• _PROVIDED INFORMATION_
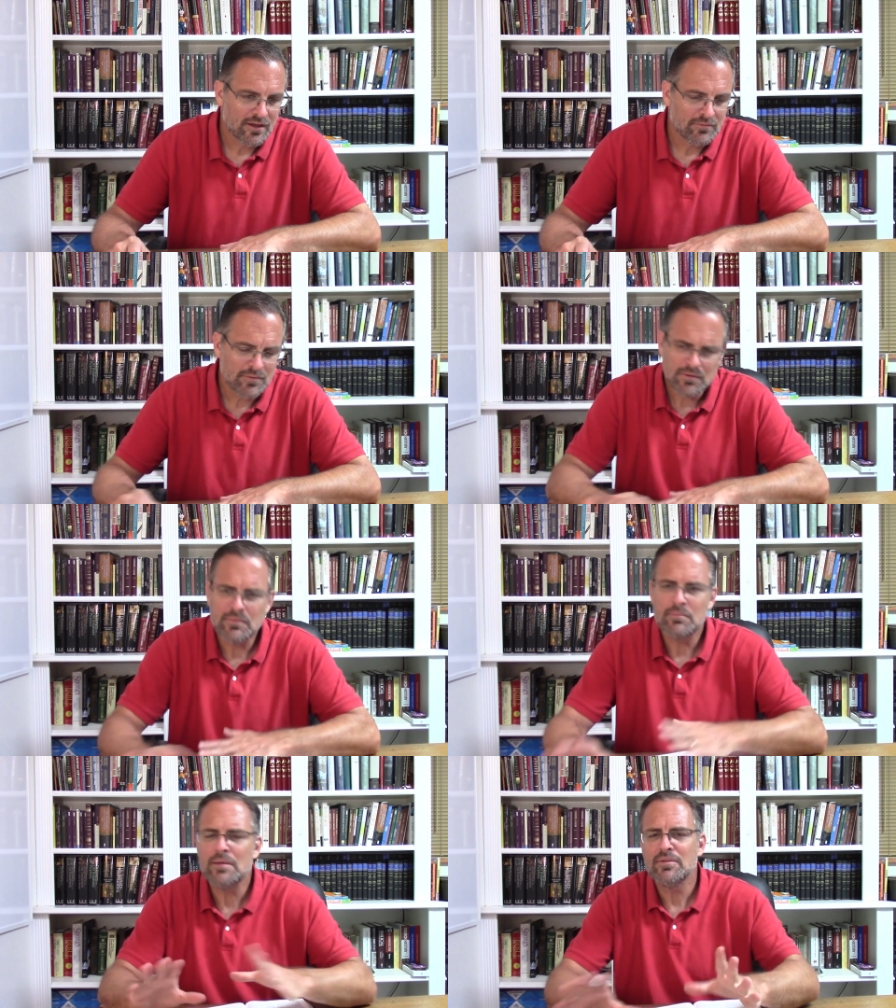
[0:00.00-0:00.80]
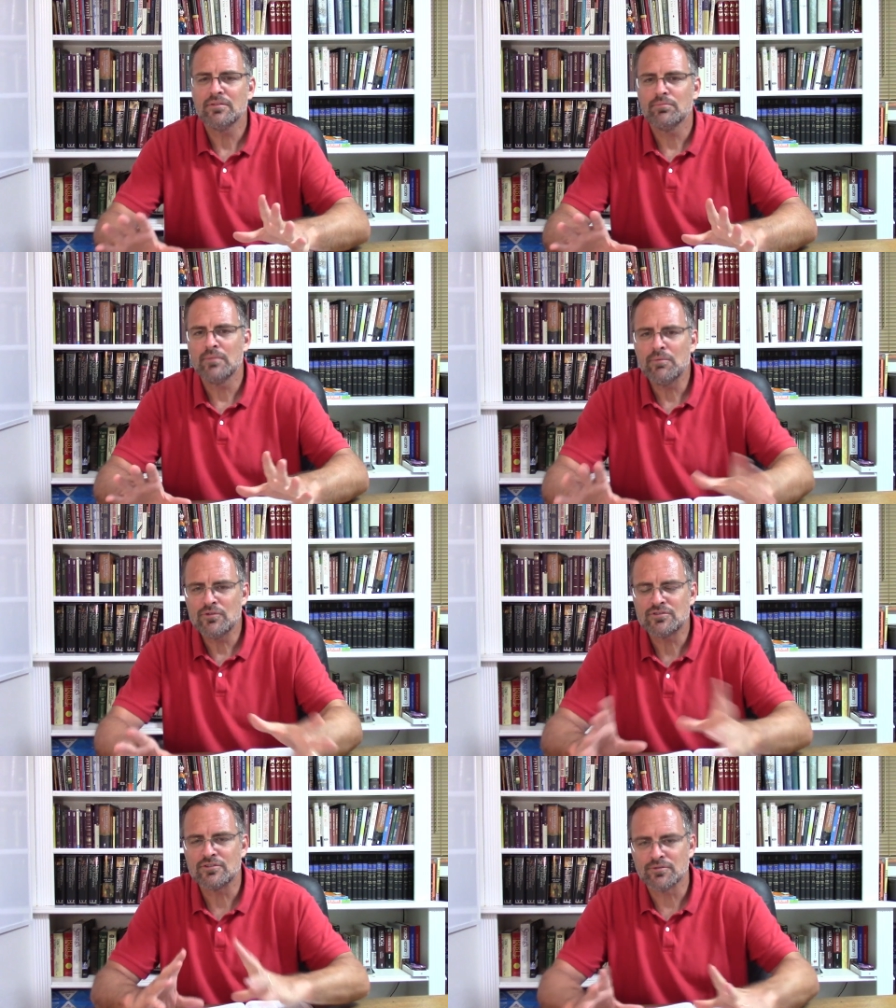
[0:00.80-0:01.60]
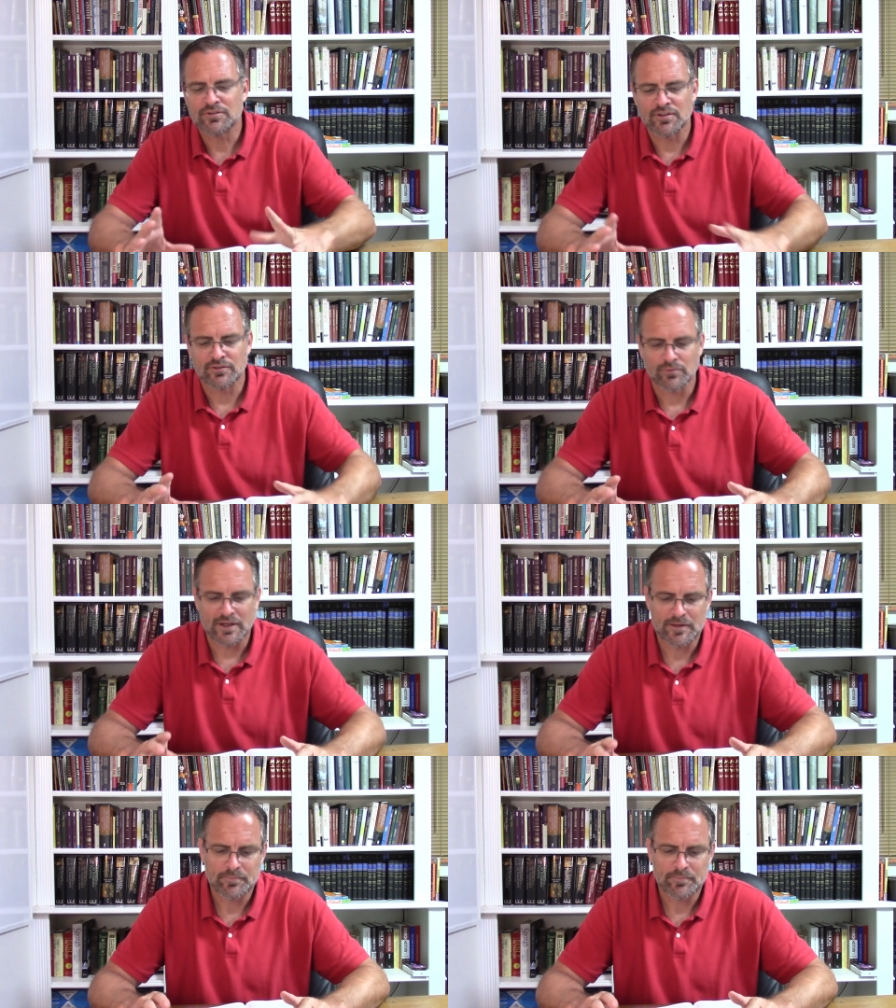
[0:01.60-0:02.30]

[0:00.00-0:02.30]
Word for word: Maybe we should do it this way.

• _TASK INSTRUCTIONS_
Return each line of the data, keeping its wording exact and omitting pictures.

• _EXPECTED ANSWER_
[0:00.00-0:00.80]
[0:00.80-0:01.60]
[0:01.60-0:02.30]

[0:00.00-0:02.30]
Word for word: Maybe we should do it this way.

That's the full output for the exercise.